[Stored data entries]
--

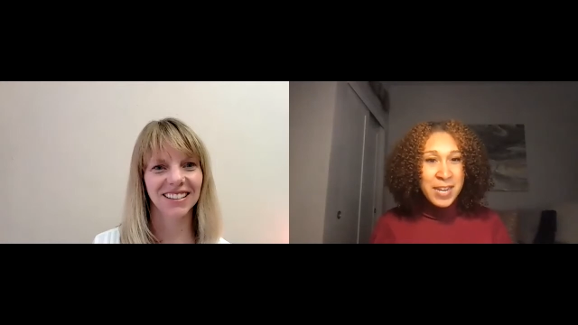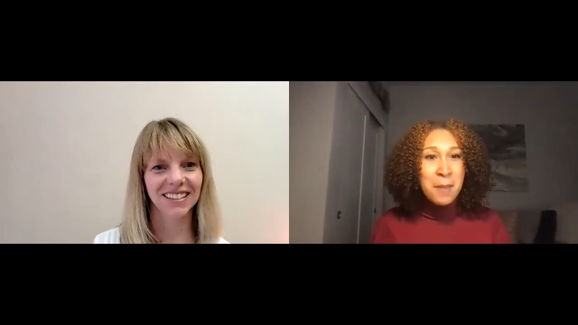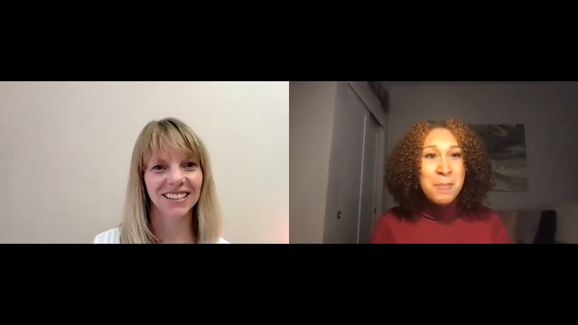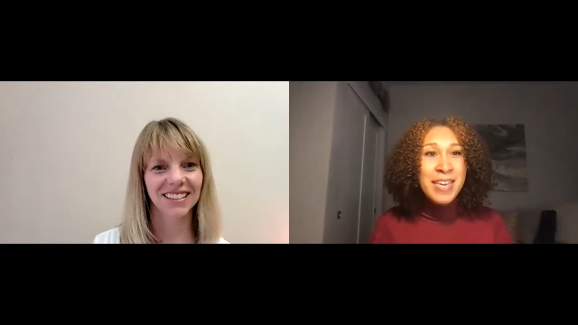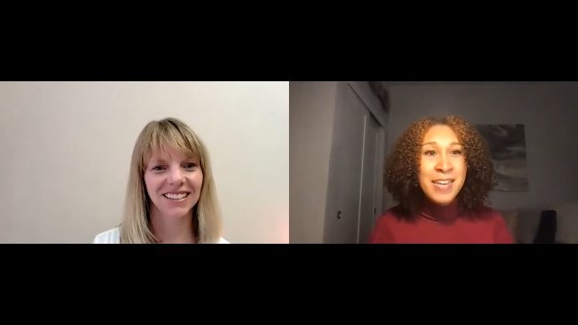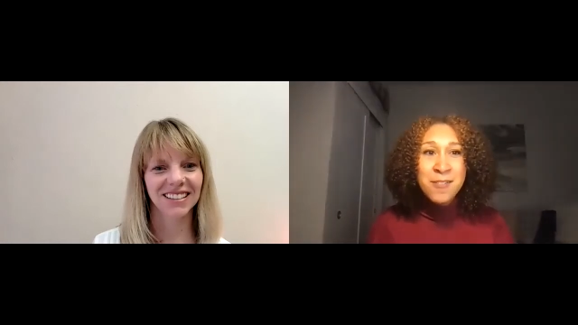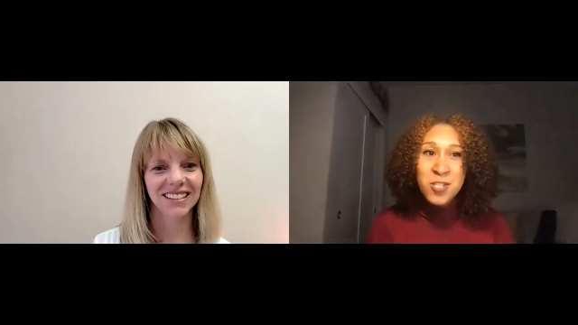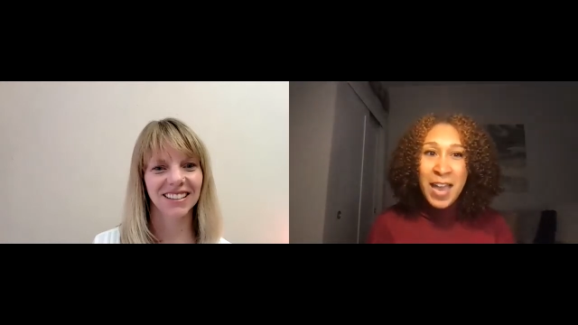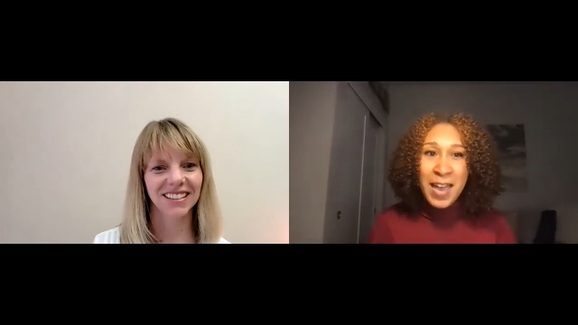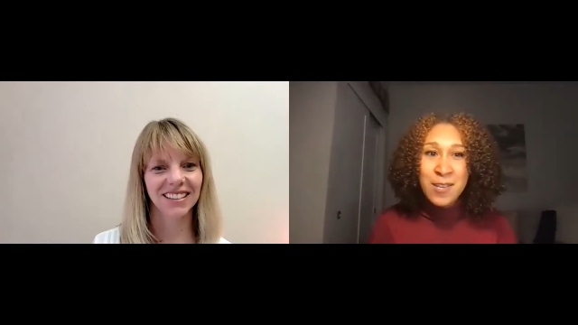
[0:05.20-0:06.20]
Speaker 1: and I'm here
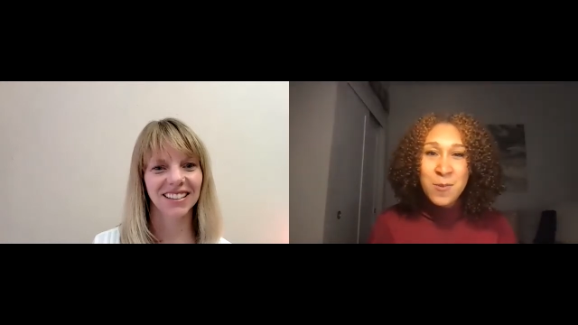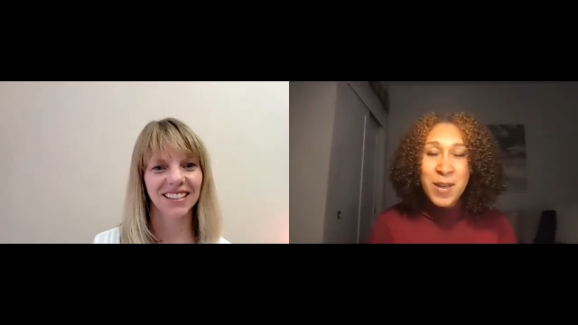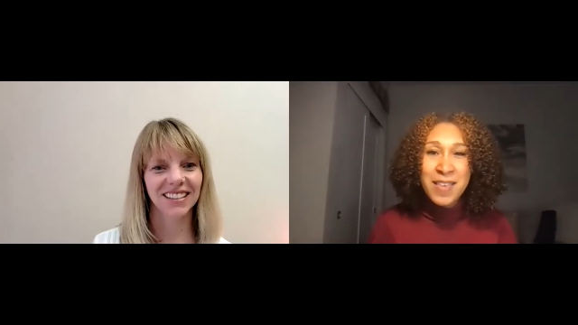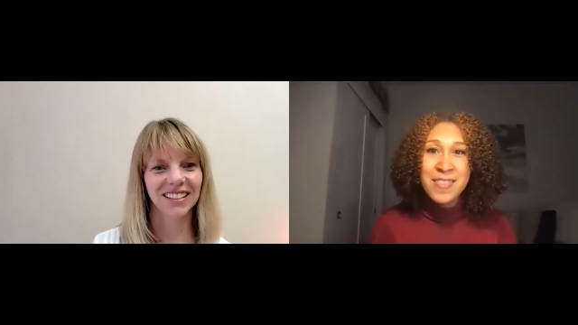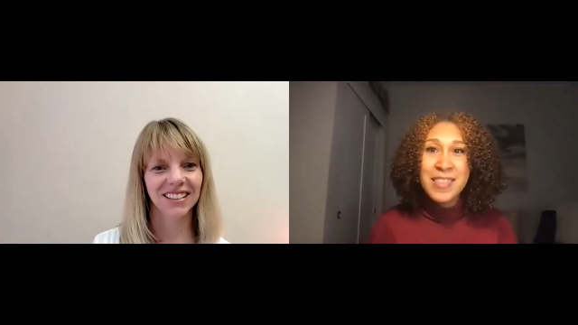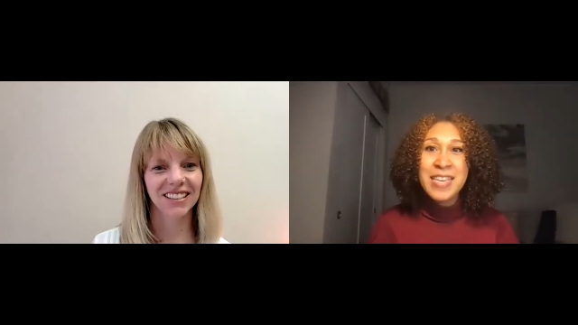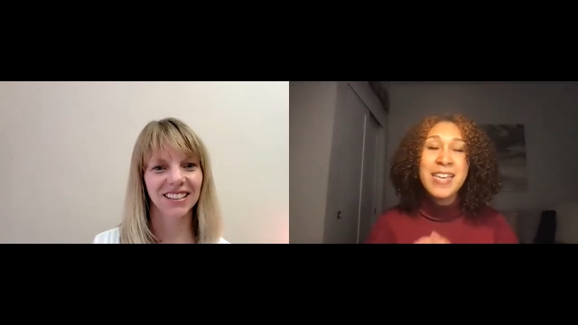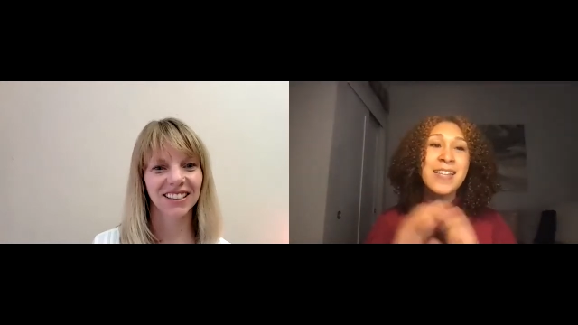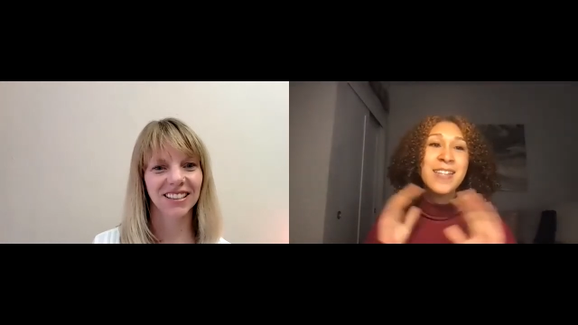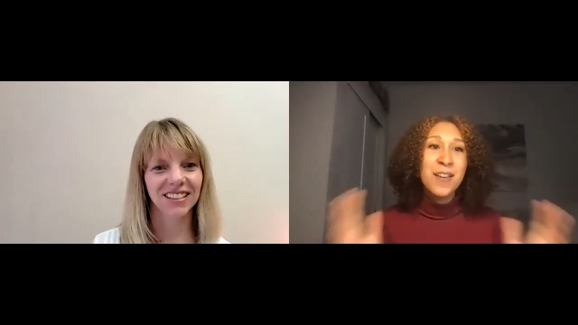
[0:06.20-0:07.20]
chatting with the
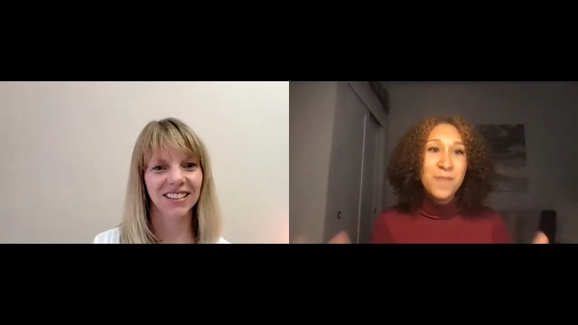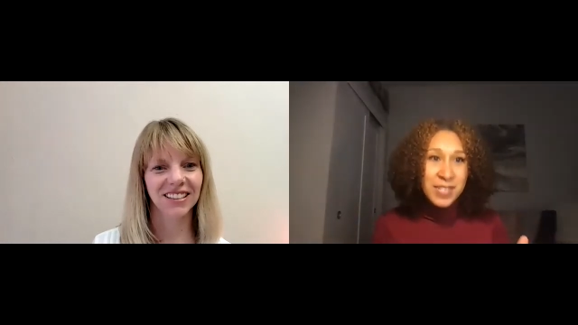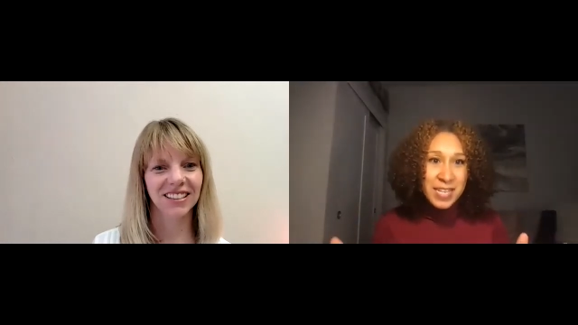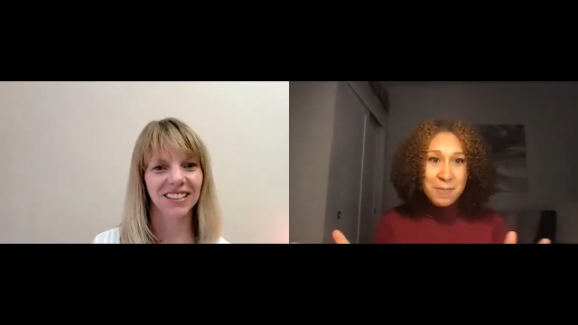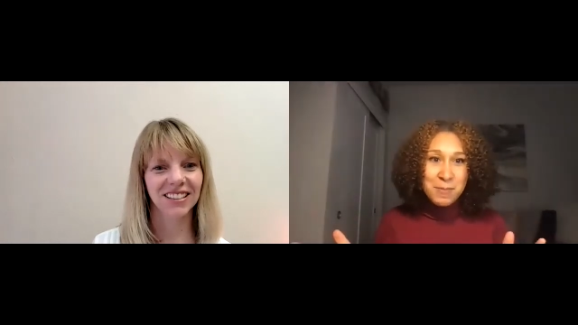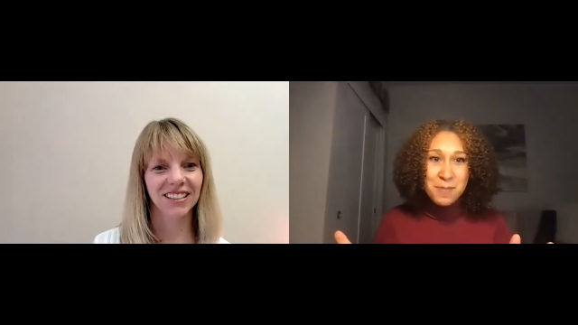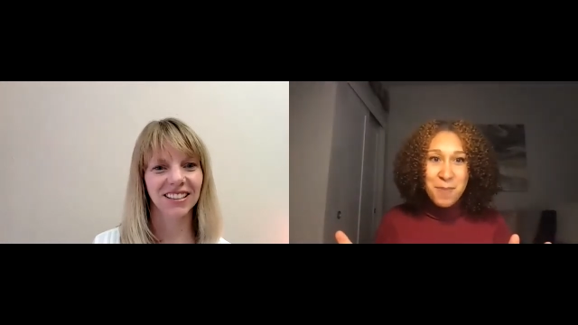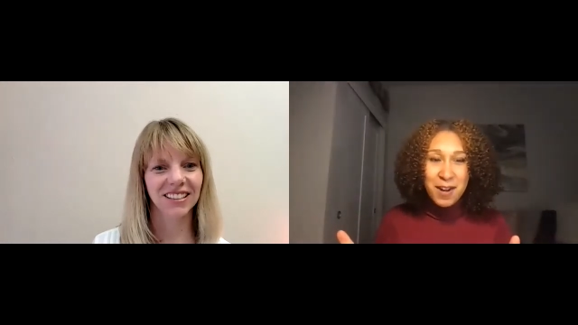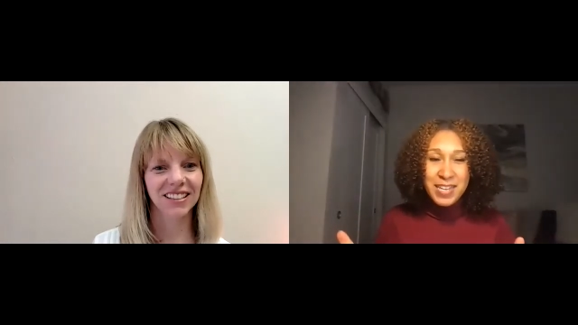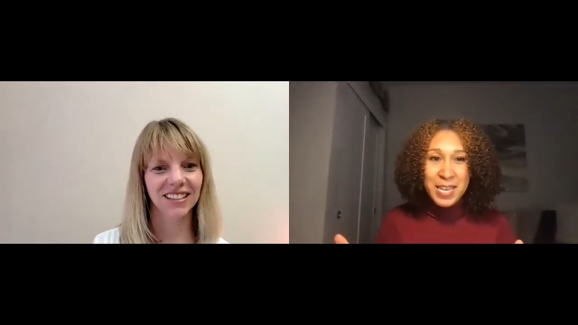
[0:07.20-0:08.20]
lovely Emily
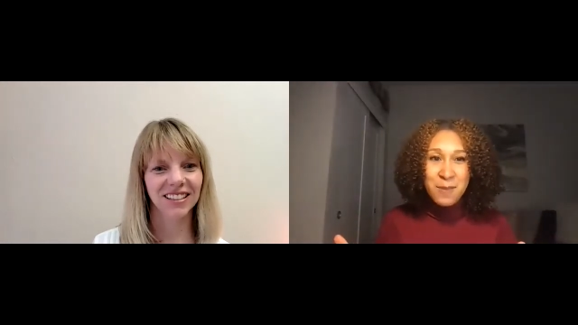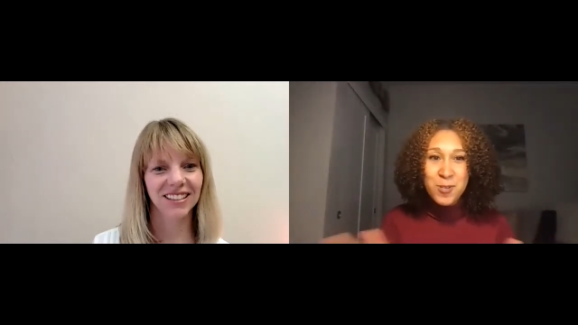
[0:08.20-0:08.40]
Marquis.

--

[What to produce]
Retype each entry exactly. No pictures.

[Solution to this task]
[0:05.20-0:06.20]
Speaker 1: and I'm here
[0:06.20-0:07.20]
chatting with the
[0:07.20-0:08.20]
lovely Emily
[0:08.20-0:08.40]
Marquis.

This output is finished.